The Berni Inn at the top of the town was were I used to go....and the bar underneath it... ahhh happy days!
My Dad and I walked past Wagamama the other day and he asked what it was..imagine how far away from his comfort zone it would be if it is a novelty to you younguns!!
Ahhh..... the good old days of fine dining at the Berni!
My kids love Wagamama's and prefer it over the hell hole of McDonalds & KFC thank God....makes a Saturday shopping trip mildly bearable :))
Gorilla Bananas: do you hang out with Delia Smith?
Libby: it would be like teleporting to another continent entirely. Except everyone speaks English. So maybe a bit like Tenerife.
Lottie: one huge plus Wagamama has over McShit's is that the food is genuinely healthy.
You're one up on me, Steve. Have never been in a Wagamama and now I'm thinking of that scene from Midnight Express, I'm not sure I fancy it!
Love your new blog look - you got rid of that black background which pleases me a lot.
You had my sympathy until you said "bernie inn"
Tee hee
Were you referring to the Mudnight Express clip where Hayes was in the asylum and was in a slobbering state and did the nasty on the other side of the glass, as one would beholding the sight of top breasts. Ahem.
I remember that prison visit scene. I'd have done the same to behold such a sight.
...blimey
Trish: I thought everyone liked the black background? ;-(
John: and now I have your derision?
Löst Jimmy: that was the very scene... emblazoned forever as it is upon my delicate mind.
I always thought the nearest the Midlands got to sushi was a tin of pink salmon dunked in vinegar for Sunday tea!! How you have evolved.
As regards the background bring back the black, this one make me want "a P please Bob".
But were the bathrooms clean ???
Sorry for the above 3 comment garbledness, it was hastily scribed via the minute features if the iPhone in poor light.

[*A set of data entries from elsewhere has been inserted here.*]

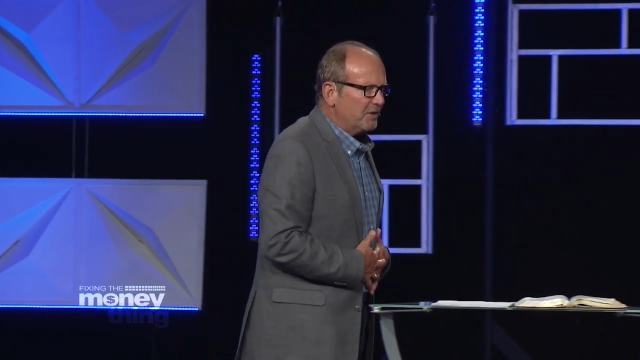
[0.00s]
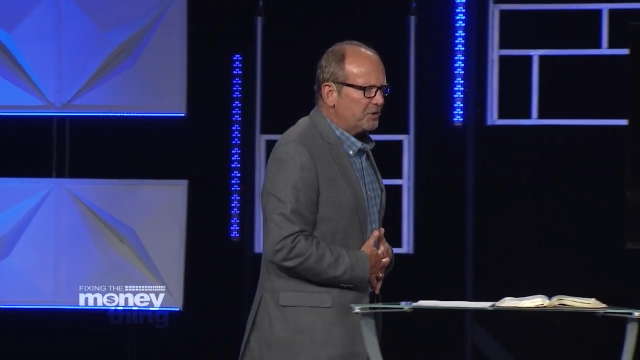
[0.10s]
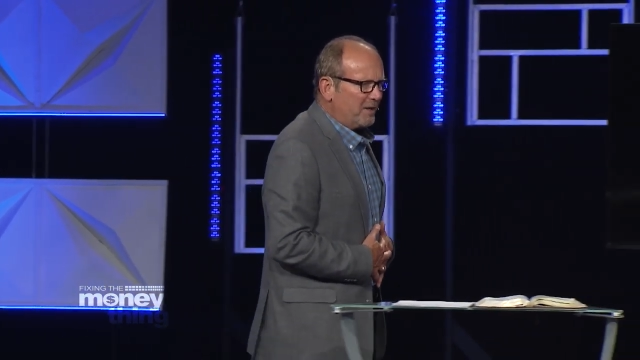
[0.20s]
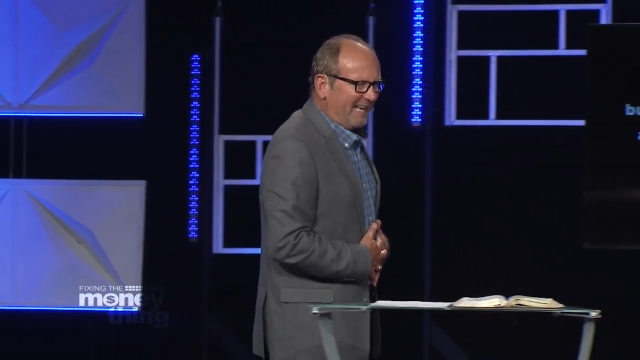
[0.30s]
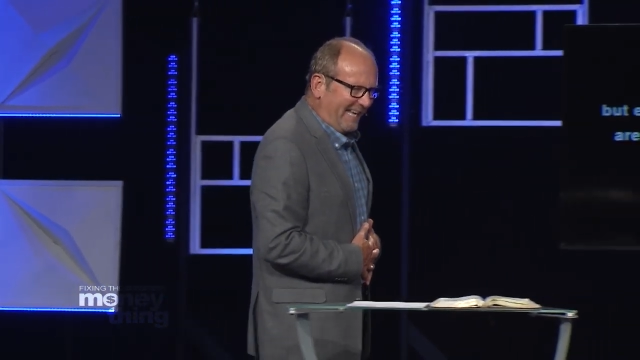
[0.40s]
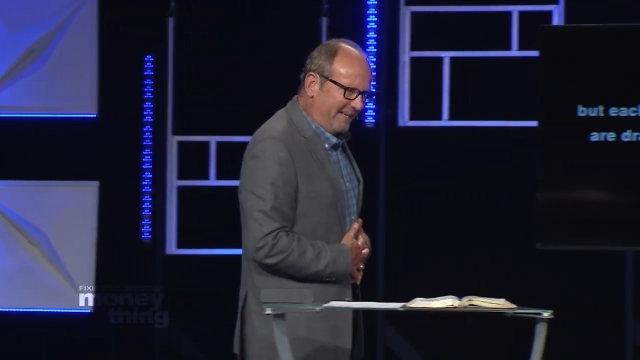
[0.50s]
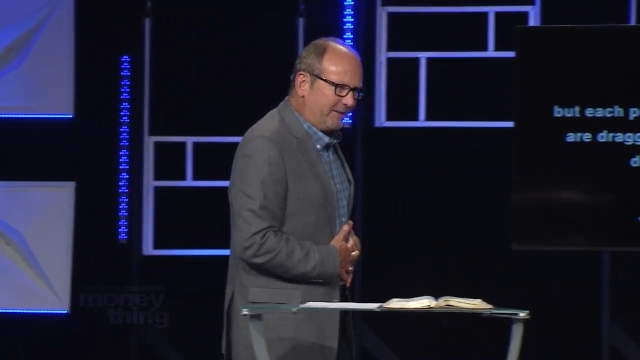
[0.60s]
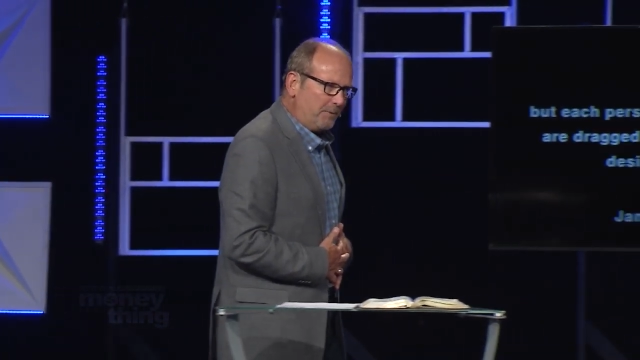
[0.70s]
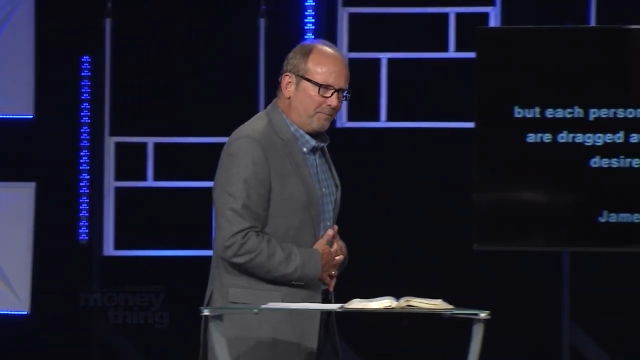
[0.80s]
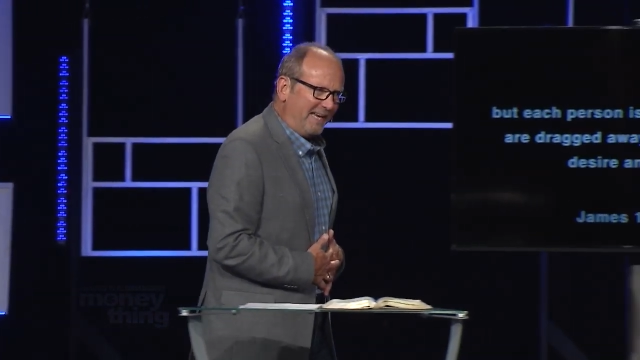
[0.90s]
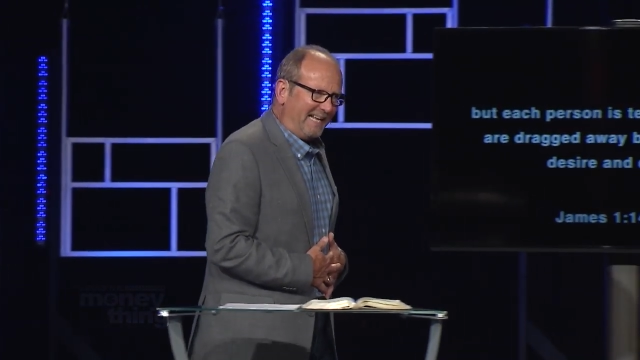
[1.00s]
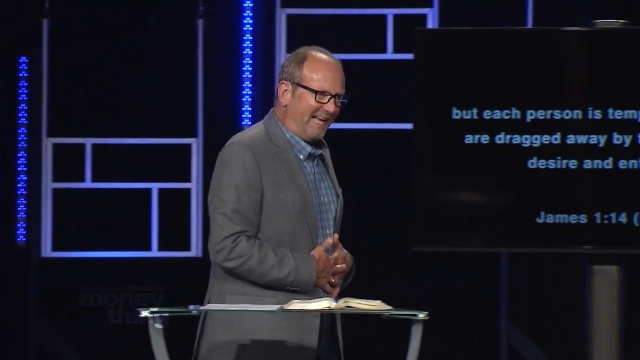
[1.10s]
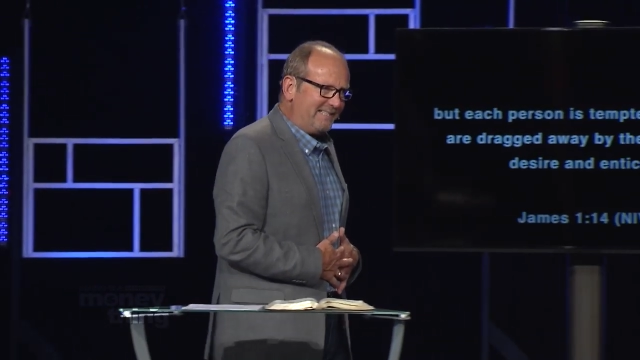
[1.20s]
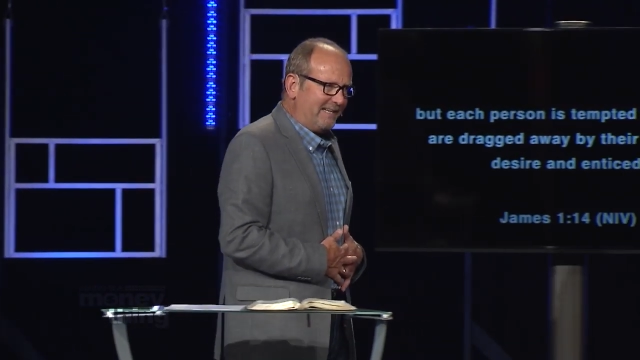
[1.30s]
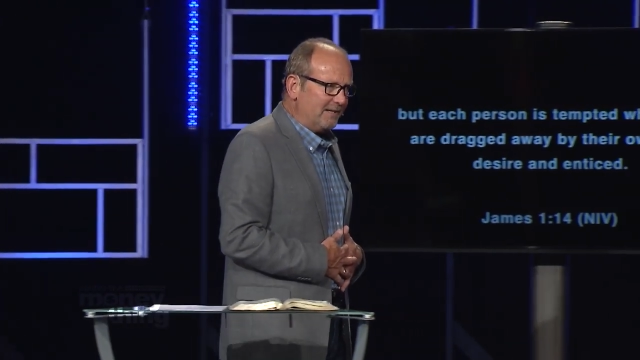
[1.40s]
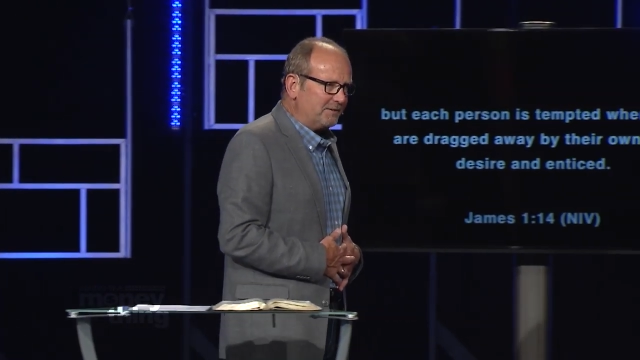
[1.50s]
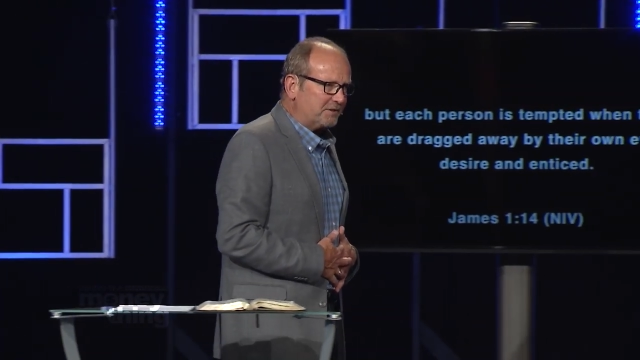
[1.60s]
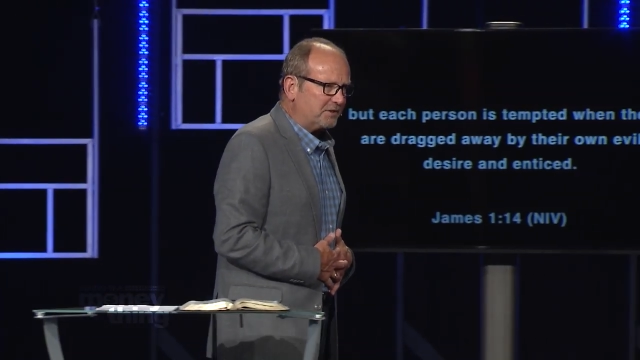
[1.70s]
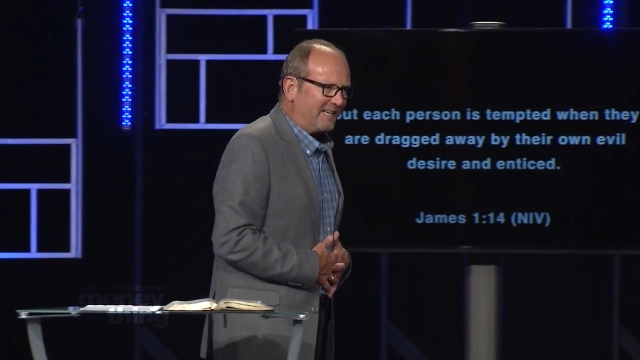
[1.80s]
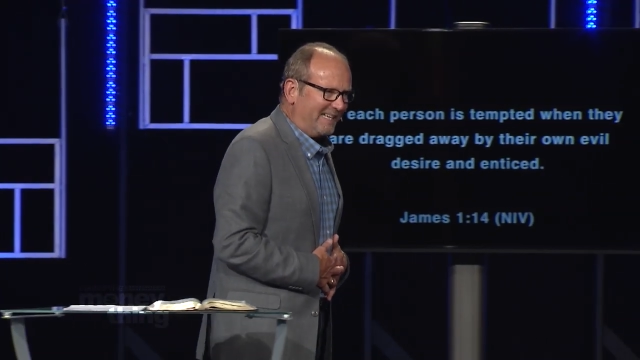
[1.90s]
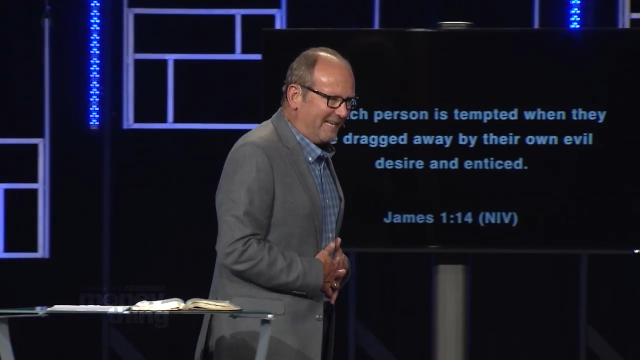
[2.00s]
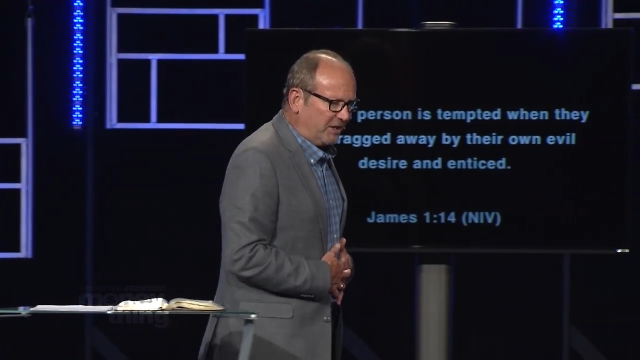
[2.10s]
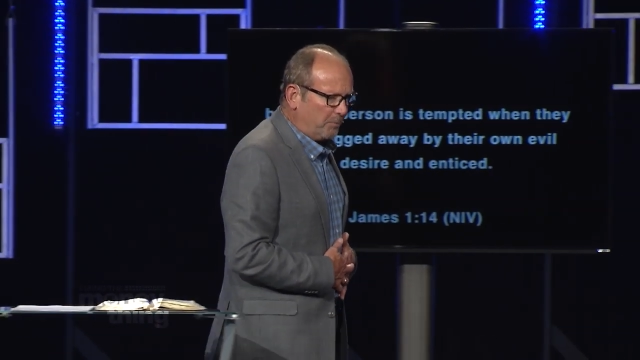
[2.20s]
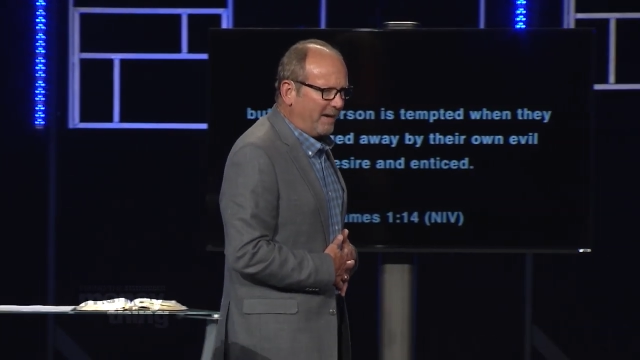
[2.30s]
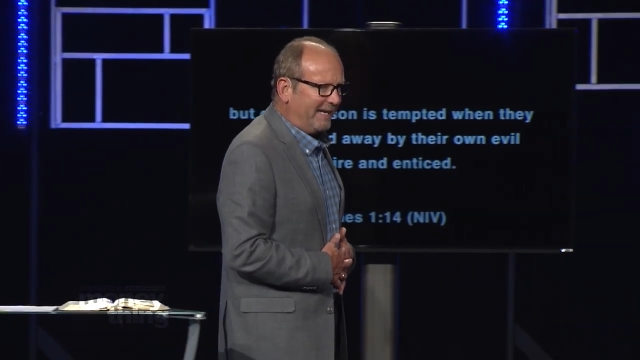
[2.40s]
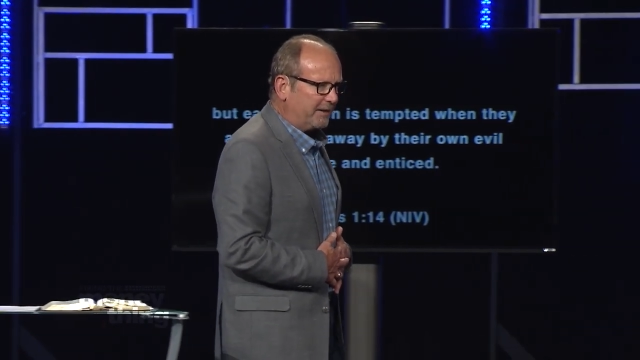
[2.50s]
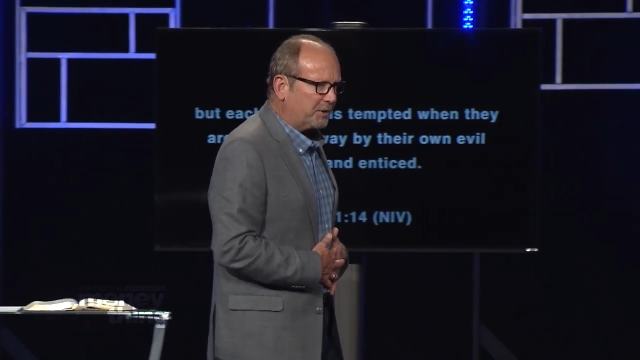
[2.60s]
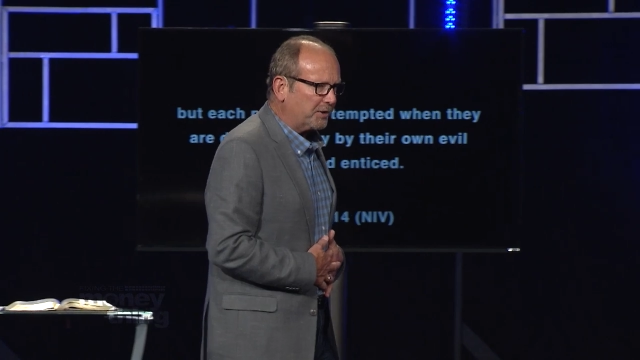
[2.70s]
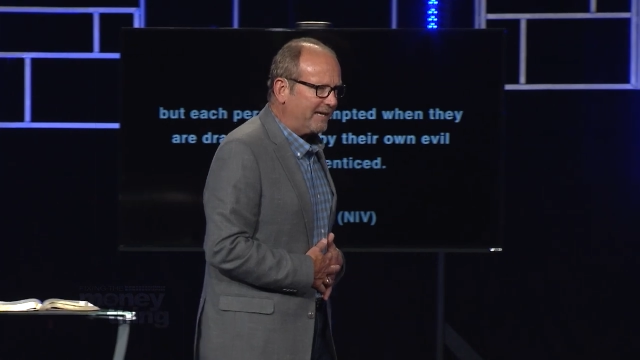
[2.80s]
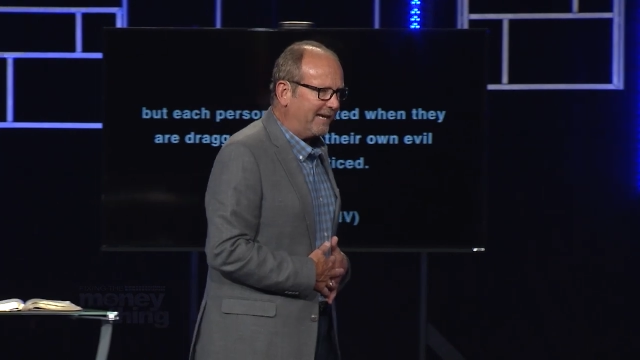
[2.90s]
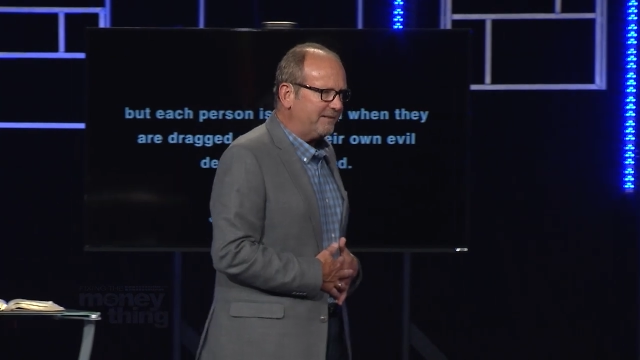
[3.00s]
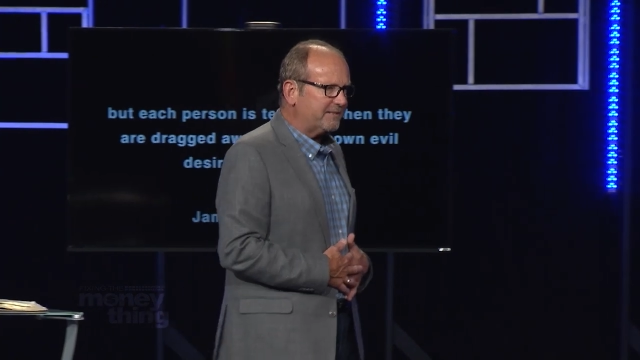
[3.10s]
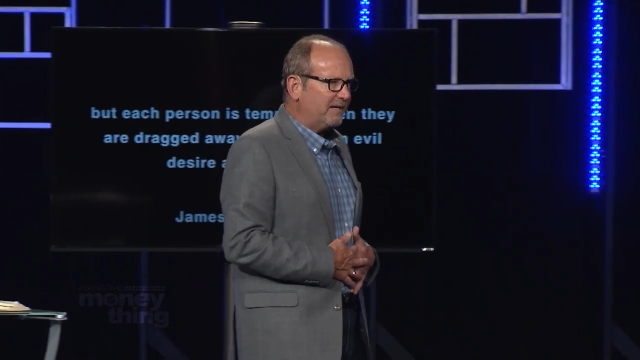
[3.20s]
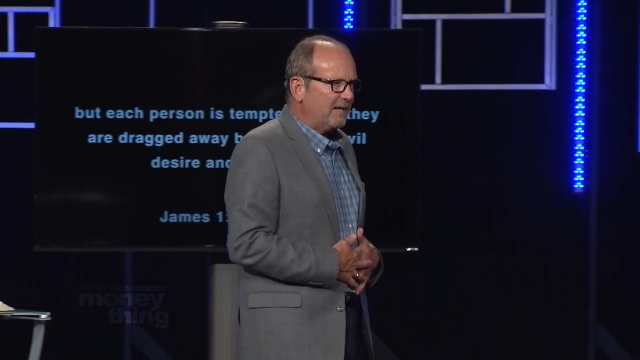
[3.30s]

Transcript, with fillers: to incubate ideas, to incubate and create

Not because of a trembling hand on the otherside of the glass in an asylum's visitor section !
Joe: I'd rather take an E.
Owen: don't know. Never used them. I was recalling Midnight Express at the time and had the fear.

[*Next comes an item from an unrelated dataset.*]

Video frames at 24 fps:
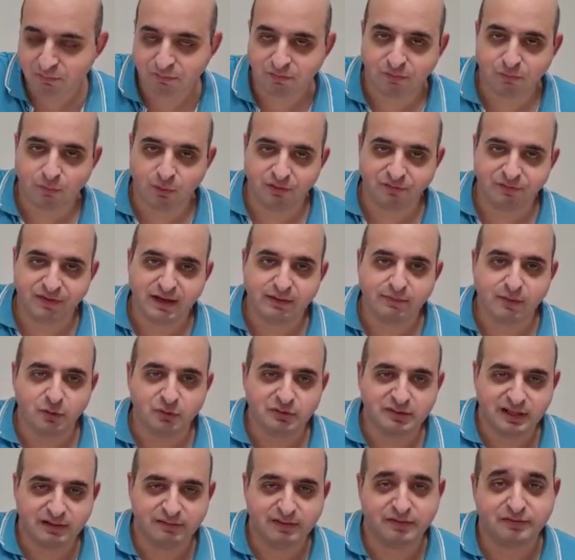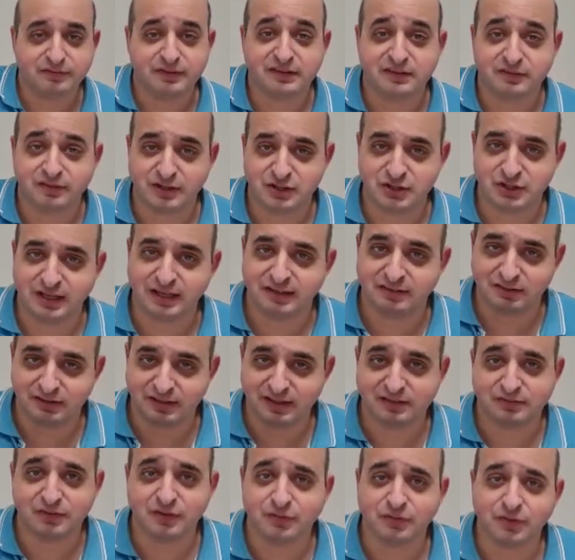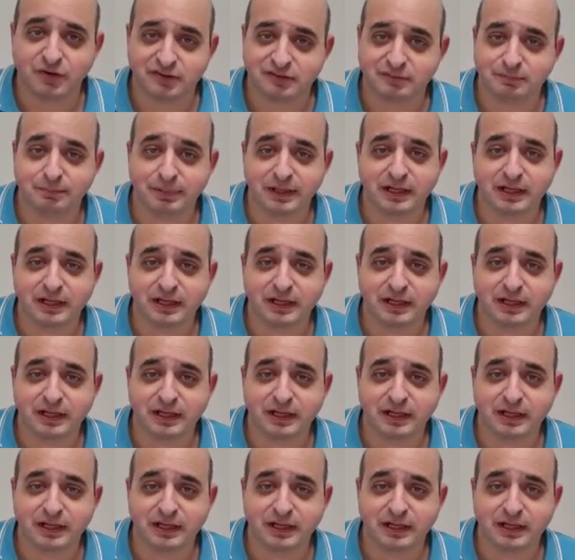One thing I will say with the squish test on this one first,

Löst Jimmy: yeah... I believe you.
Ah yes, the Berni Inn. Along with Wimpy and Merrie England, that was my youthful dining out rota.
Rol: I haven't even heard of Merrie England... that's the kind of backwater I live in.
I think it's a northern thing.
Rol: did they serve ale and whippet pies?
Let's hear it for the Mini Friar as well, seeing as we are doing nostalgic crap eateries. Or was that heavenly place unique to Peterborough ?
BTW Wagamama's carrot juice is awesome.
And should not in any way be confused with Brad Davis juice.
Keith: Mini Friar? Is that a chip shop for Warwick Davis?
It's posts like these that make me wonder what my grandmother would have made of all this in her "home land". She had a hard time adjusting to the changes that had been made between her leaving for Australia in 1955 and then going back for a return visit in 1972. Was already too much of a demise of "the good old days" (By goom... eggythoomp... 'n all that).
Being Me: life moves way too fast... it's fine when you're young and keep up with it but as soon as you start to slow or take a breather it leaves you standing in the dust.
Before all the city eateries fell down - (apparently there are only two in the CBD now) I marvelled that my daughter considered Sushi normal and desirable food. I'm so old-fashioned I would just make a beeline for the chickpea korma.
Lady Mondegreen's Secret Garden: chickpea korma? Fish and chips, love! Fish and chips!